### WORK ORDER
Each entry should be written out once more, exactly as given below.

### Excerpts from a dataset
********************

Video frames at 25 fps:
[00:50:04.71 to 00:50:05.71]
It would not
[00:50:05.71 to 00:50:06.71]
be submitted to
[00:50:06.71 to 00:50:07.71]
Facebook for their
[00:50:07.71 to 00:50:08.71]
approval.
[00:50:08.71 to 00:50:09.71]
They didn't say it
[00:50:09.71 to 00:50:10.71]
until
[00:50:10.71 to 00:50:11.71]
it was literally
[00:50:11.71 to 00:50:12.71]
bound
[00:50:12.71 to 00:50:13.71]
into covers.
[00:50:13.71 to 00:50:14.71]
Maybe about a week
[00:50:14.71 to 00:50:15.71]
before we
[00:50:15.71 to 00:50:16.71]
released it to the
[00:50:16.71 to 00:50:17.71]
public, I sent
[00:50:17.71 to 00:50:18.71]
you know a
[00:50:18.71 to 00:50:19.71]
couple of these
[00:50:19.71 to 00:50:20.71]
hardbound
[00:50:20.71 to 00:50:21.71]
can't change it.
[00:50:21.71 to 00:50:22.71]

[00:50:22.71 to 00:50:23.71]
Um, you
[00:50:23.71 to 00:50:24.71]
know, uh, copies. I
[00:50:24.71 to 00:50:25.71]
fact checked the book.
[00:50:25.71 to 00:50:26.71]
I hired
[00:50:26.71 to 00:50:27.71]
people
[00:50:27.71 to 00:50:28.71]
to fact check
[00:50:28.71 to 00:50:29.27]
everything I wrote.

********************

### ANSWER SPACE
Video frames at 25 fps:
[00:50:04.71 to 00:50:05.71]
It would not
[00:50:05.71 to 00:50:06.71]
be submitted to
[00:50:06.71 to 00:50:07.71]
Facebook for their
[00:50:07.71 to 00:50:08.71]
approval.
[00:50:08.71 to 00:50:09.71]
They didn't say it
[00:50:09.71 to 00:50:10.71]
until
[00:50:10.71 to 00:50:11.71]
it was literally
[00:50:11.71 to 00:50:12.71]
bound
[00:50:12.71 to 00:50:13.71]
into covers.
[00:50:13.71 to 00:50:14.71]
Maybe about a week
[00:50:14.71 to 00:50:15.71]
before we
[00:50:15.71 to 00:50:16.71]
released it to the
[00:50:16.71 to 00:50:17.71]
public, I sent
[00:50:17.71 to 00:50:18.71]
you know a
[00:50:18.71 to 00:50:19.71]
couple of these
[00:50:19.71 to 00:50:20.71]
hardbound
[00:50:20.71 to 00:50:21.71]
can't change it.
[00:50:21.71 to 00:50:22.71]

[00:50:22.71 to 00:50:23.71]
Um, you
[00:50:23.71 to 00:50:24.71]
know, uh, copies. I
[00:50:24.71 to 00:50:25.71]
fact checked the book.
[00:50:25.71 to 00:50:26.71]
I hired
[00:50:26.71 to 00:50:27.71]
people
[00:50:27.71 to 00:50:28.71]
to fact check
[00:50:28.71 to 00:50:29.27]
everything I wrote.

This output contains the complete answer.